**Work to be completed**
For this exercise, return the line containing "[00:00:00.00 to 00:00:01.00]" and every line after it through the end of the records below, without alteration.

**Records contained in a dataset**

----

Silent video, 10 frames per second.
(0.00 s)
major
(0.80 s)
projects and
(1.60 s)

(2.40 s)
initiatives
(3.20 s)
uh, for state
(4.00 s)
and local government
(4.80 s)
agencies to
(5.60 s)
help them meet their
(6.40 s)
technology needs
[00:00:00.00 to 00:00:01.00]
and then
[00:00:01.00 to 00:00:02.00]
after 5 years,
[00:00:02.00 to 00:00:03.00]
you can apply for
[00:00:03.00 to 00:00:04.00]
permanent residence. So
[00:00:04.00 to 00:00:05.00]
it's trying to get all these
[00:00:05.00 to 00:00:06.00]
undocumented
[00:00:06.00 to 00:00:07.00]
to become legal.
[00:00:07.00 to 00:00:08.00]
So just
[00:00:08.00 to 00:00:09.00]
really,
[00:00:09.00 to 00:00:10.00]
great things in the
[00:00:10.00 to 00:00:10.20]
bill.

----

**Output below**
[00:00:00.00 to 00:00:01.00]
and then
[00:00:01.00 to 00:00:02.00]
after 5 years,
[00:00:02.00 to 00:00:03.00]
you can apply for
[00:00:03.00 to 00:00:04.00]
permanent residence. So
[00:00:04.00 to 00:00:05.00]
it's trying to get all these
[00:00:05.00 to 00:00:06.00]
undocumented
[00:00:06.00 to 00:00:07.00]
to become legal.
[00:00:07.00 to 00:00:08.00]
So just
[00:00:08.00 to 00:00:09.00]
really,
[00:00:09.00 to 00:00:10.00]
great things in the
[00:00:10.00 to 00:00:10.20]
bill.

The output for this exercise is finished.